By Mahyar Etminan
August 29, 2001
Recently, I wrote an article about "gehssmat".
I received various emails from readers who basically made two comments.
1) How can you say science can explain ghessmat when many events depend
on other events? 2) What is your opinion about "cheshm-zadan"
or as Westeners say, jinxing.
You must have heard from someone in the family that the reason your relationship
with the love of your life failed was because someone jinxed it. Cheshmet
zadan. Usually they blame some old, ugly, jealous cousin who sits at
home and doesn't do anything else but jinx people.
I have even heard an explanation for this phenomenon: there is this mystical,
laser-like ray in someone's stare that can jinx you. If you want more specifics
then rent the first Superman movie, where whatever he looks at he
Is there such a thing as cheshm-zadan? Well some Iranians swear by it.
Can we use science to come up with an explanation? Again I would like to
emphasize that Westners have the same belief but I do not heard it from
them as much as Iranians.
So what is the scientific explanation for this? Is the reason you lost
the love of your life because your jealous cousin looked into her eyes one
day and BOOM! destroyed the relationship? I don't think so.
Iranians love to discover reasons for what happens to them without taking
responsibility. If outcome is positive, they say it had to be ghessmat.
It is negative, then we say cheshmemoon zadan. When are we going to stop
making excuses for our actions? Why can't we just say, "That's life,
live with it."?
Imagine you and your friend want to flip a coin and it just happens that
your grandmother and your brother, who is a statistician, are sitting side
by side. You tell your grandma that you really want heads. You friend flips
a coin. It flies two metres in the air, comes down and lands on the table.
Bingo, heads it is.
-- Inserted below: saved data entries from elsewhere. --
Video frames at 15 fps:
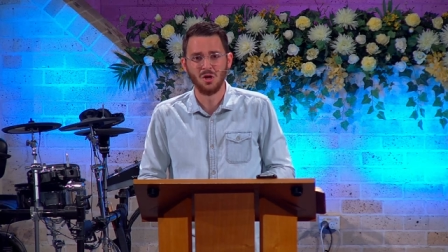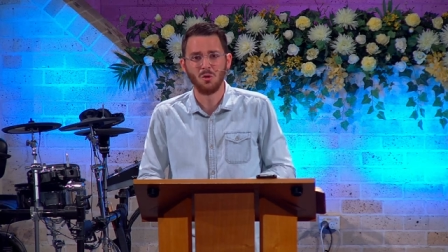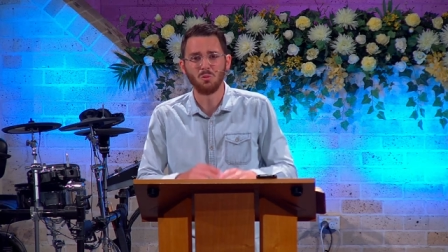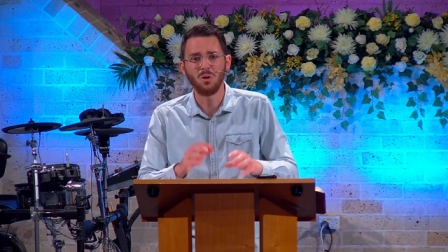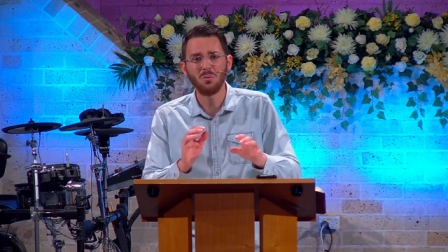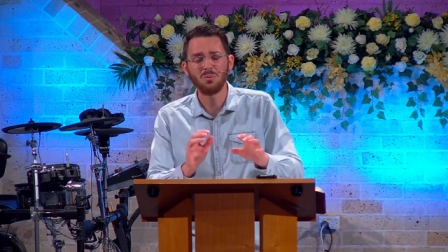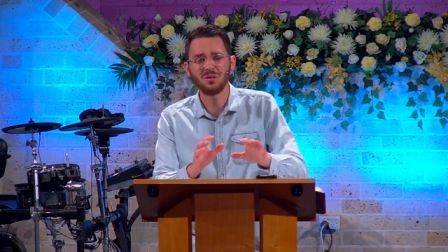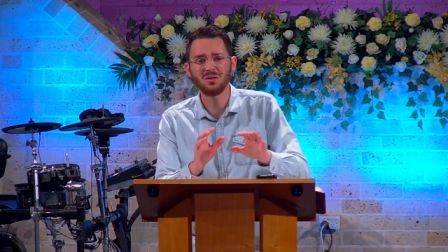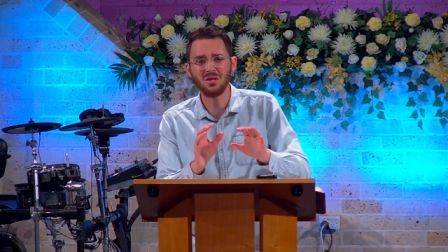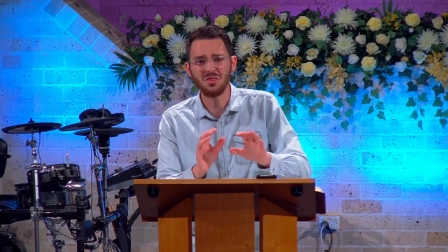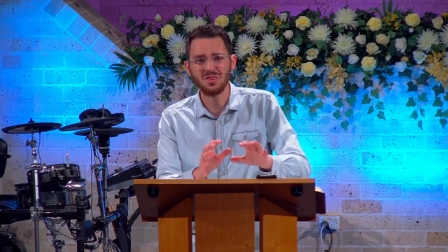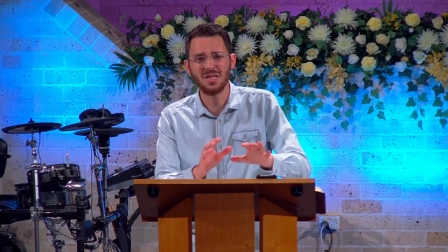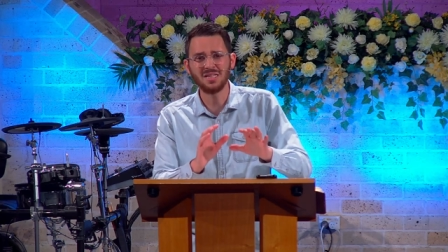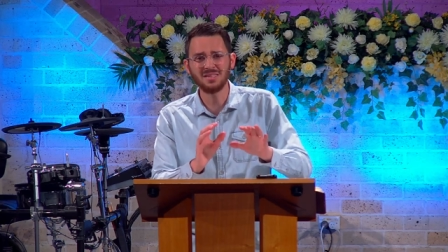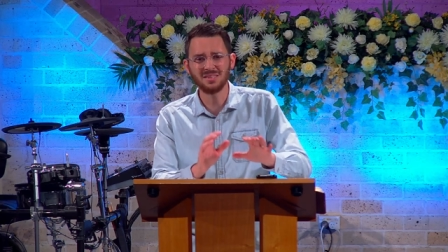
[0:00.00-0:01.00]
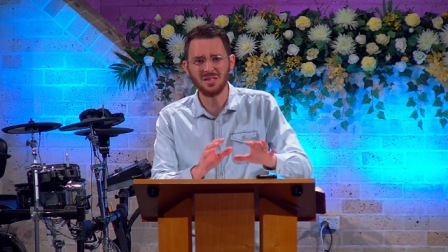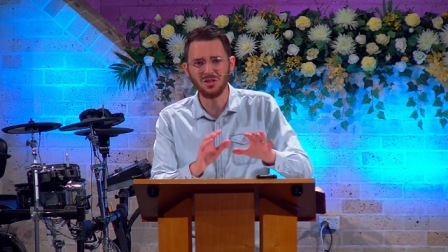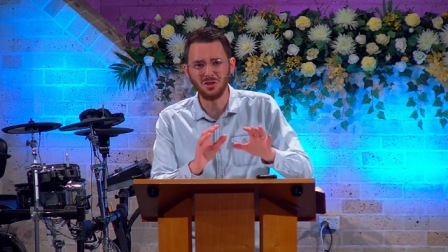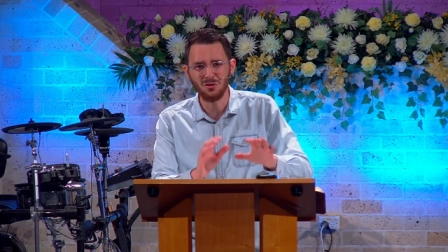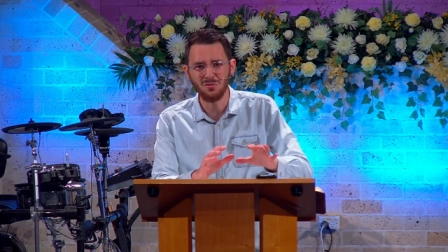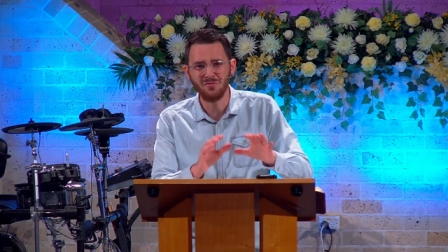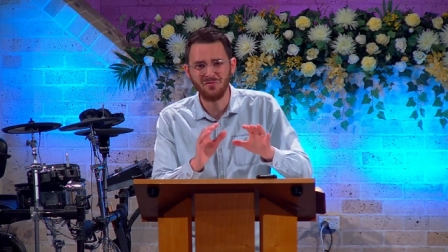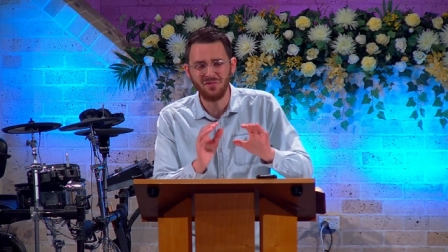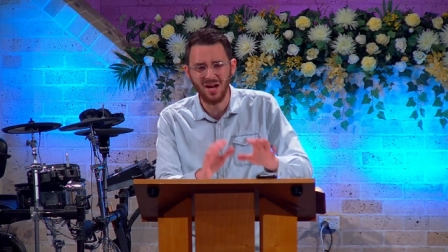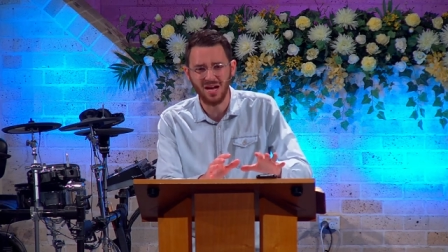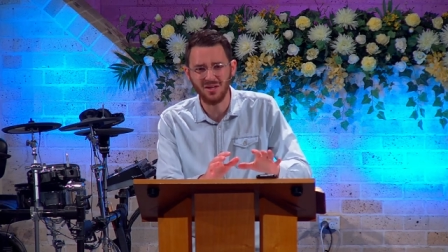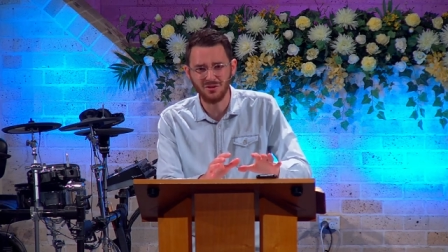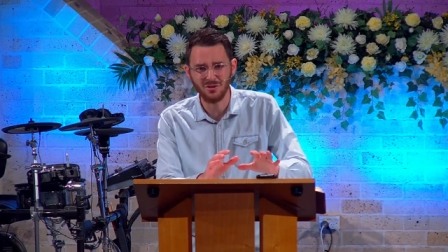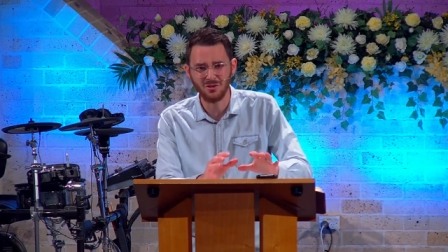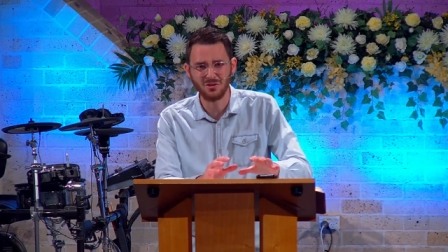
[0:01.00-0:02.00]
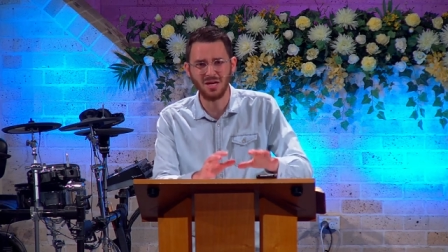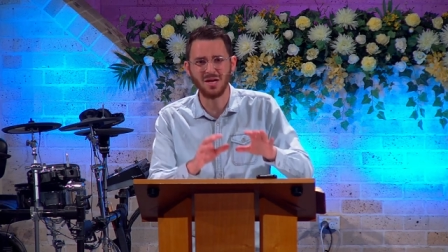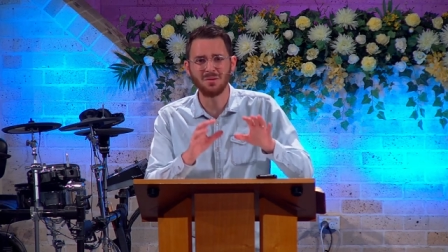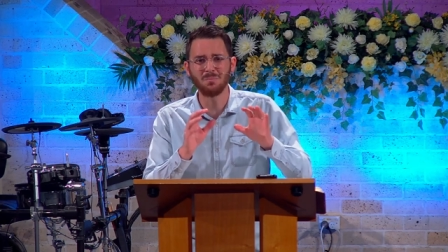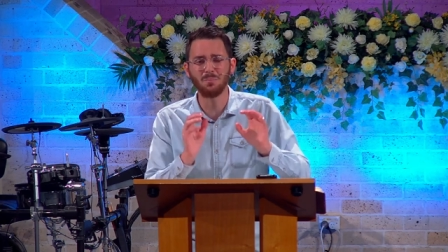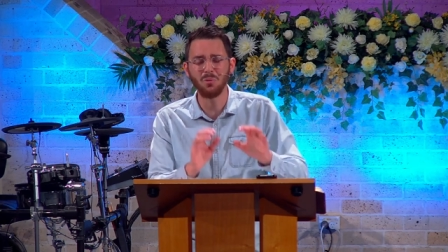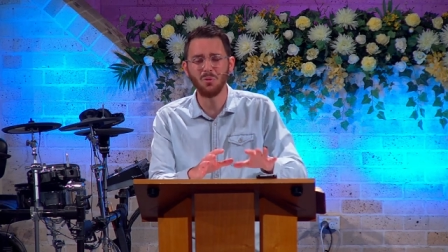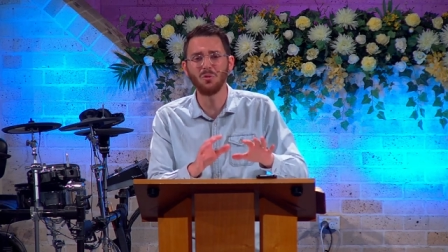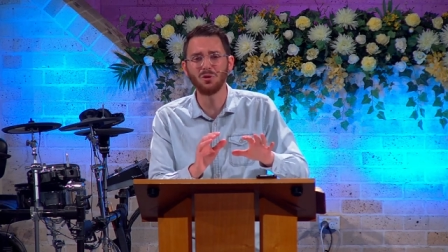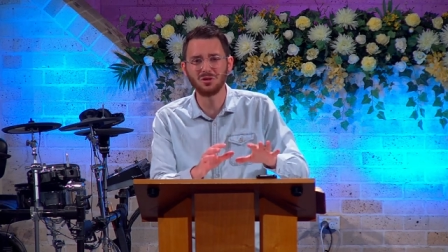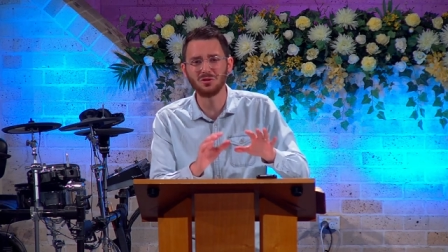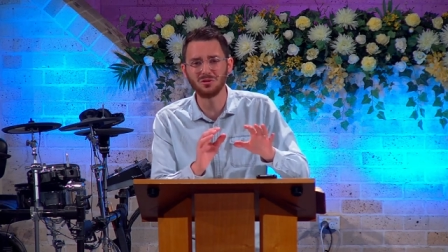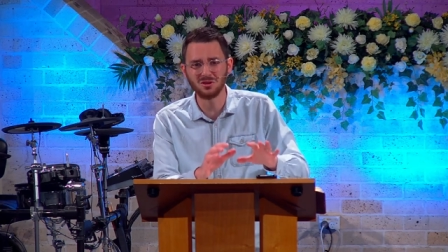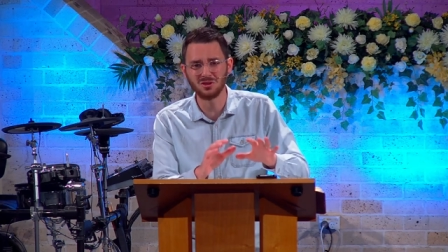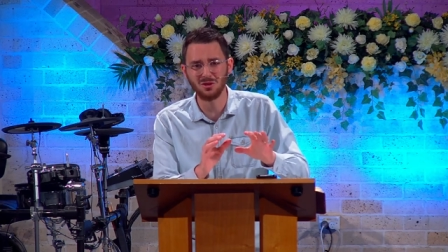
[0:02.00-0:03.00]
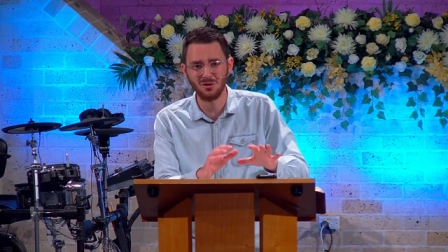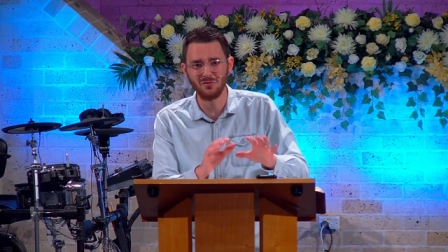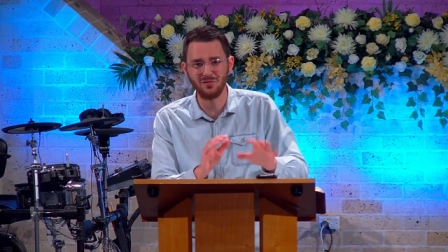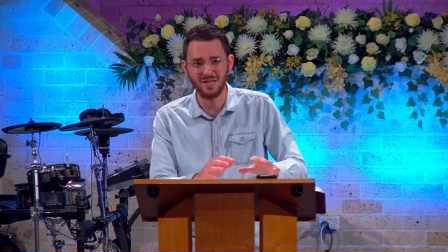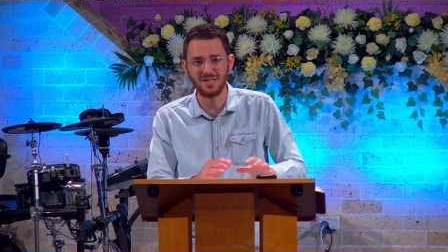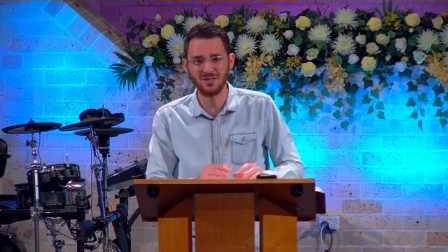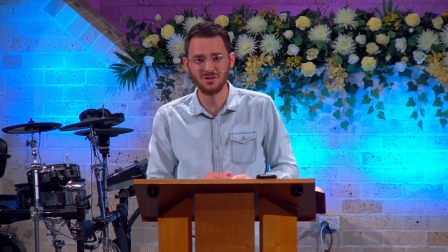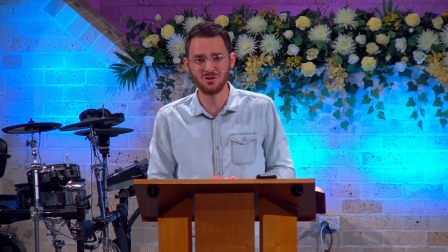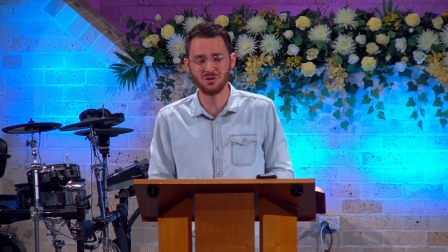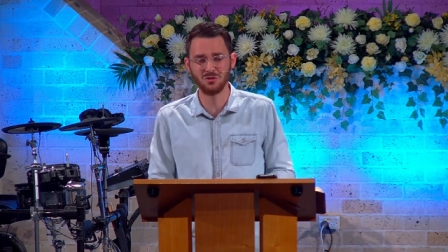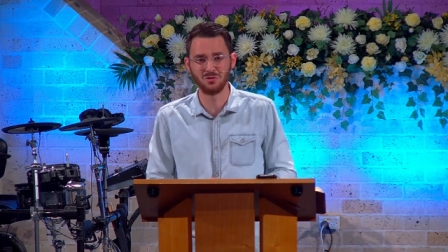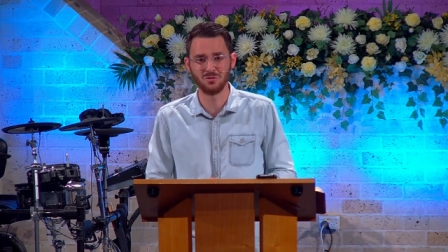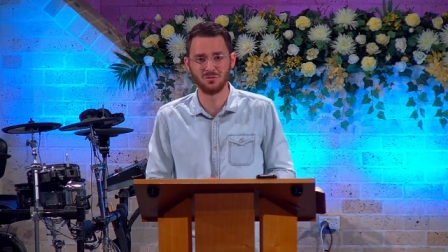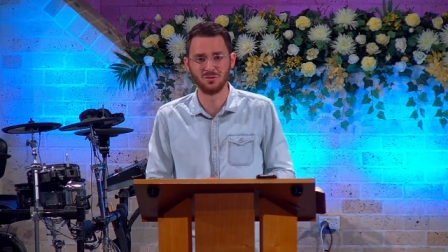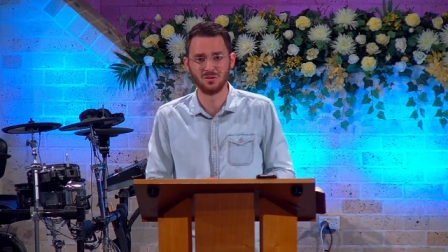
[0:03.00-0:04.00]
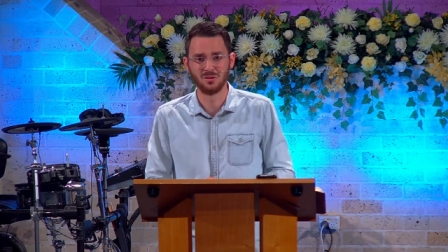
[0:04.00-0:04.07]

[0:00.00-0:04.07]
What were the things that you valued and poured yourself into?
Your brother tells you that the probability of heads
is 50%. Your grandma says, "You see I told you, ghessmatet bood."
Now imagine that instead of heads, you had tails. Again the probability
is calculated by your brother as 50%. Your grandma turns to you and says,
"Bebeen baraadaret cehshmet zad." I hope I have been able to successfully
explain that there is no such thing as a jinx and it is just a term we use
to avoid responsibility and to blame things on something else.
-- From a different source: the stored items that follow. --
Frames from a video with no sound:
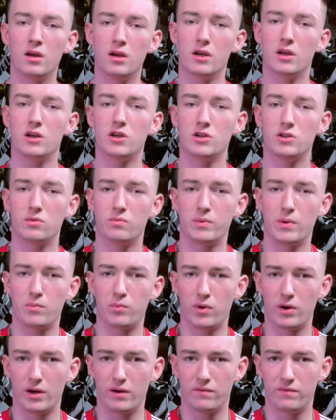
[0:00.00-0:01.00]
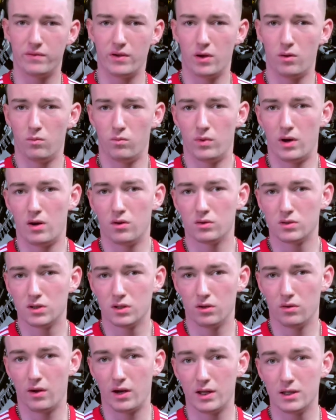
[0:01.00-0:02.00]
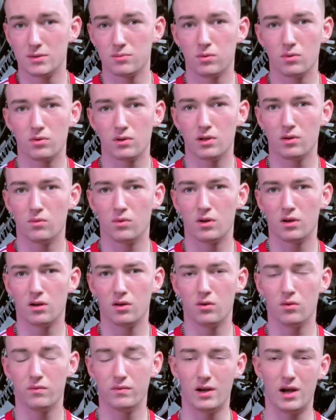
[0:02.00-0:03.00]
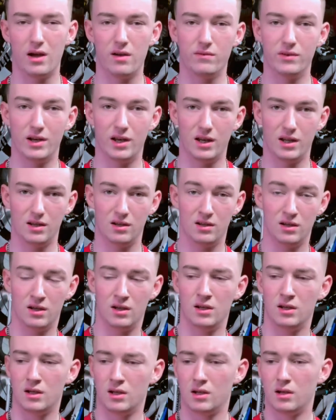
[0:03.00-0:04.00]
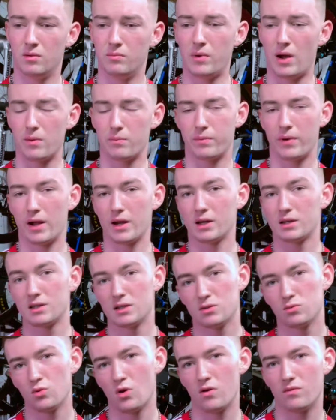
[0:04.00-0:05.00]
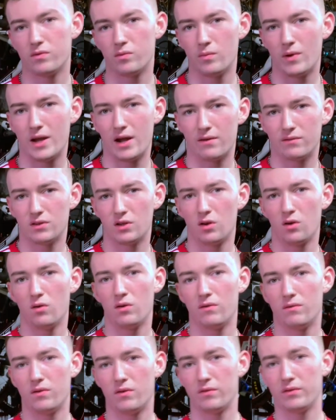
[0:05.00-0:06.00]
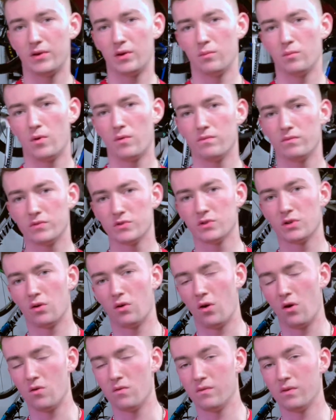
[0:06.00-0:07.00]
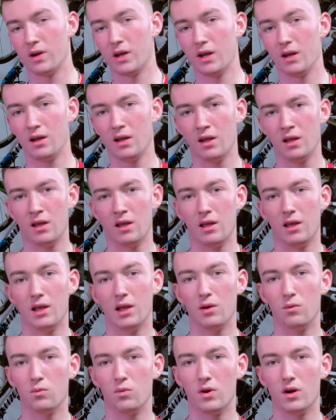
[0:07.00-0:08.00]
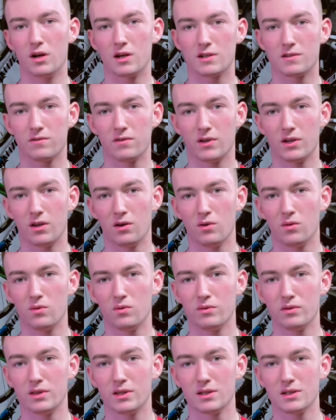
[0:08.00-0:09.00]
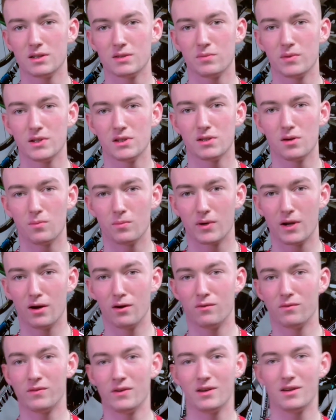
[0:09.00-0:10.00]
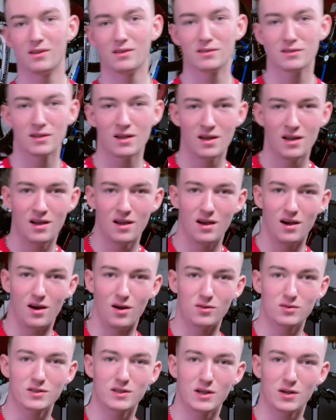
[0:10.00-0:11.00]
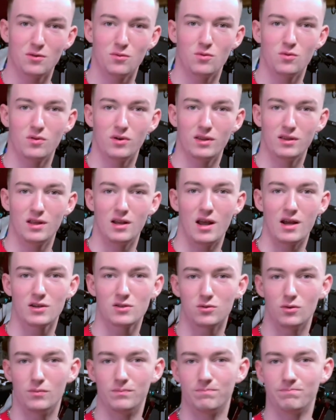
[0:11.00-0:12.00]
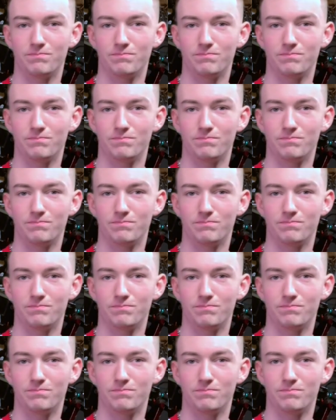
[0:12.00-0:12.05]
you should be pretty fit and well to do any sport that you want to do without having any back pain, because it's worked for me after doing it for a few months, so hopefully it works for you. This has been Tom Kennel Fitness. I'll see you all in the next one.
As for those of you who claim science cannot explain ghesesmat, boy do
I have a surprise for you. In the 18th century, Thomas Bayes discovered
a branch of statistics that works based on "Conditional Probability".
What makes this science fascinating is that it allows us to calculate the
probability of events based on other events.
For example, remember how your mother used to say that finding that special
someone had to be ghessmat because if you hadn't gone to that building at
a specific time and hadn't opened the door at a specific instance, you wouldn't
have found her? Well, even the probability of that can be calculated. If
you can find a Bayesian statistician and have the money to pay him/her,
it can be done.
So what's next? We talked about ghessmat and cheshm-zadan. How about
sabr? When someone is leaving the house and sneezes, she is prevented
from leaving for at least ten minutes by a family member because something
bad might happen to her. Give me a break.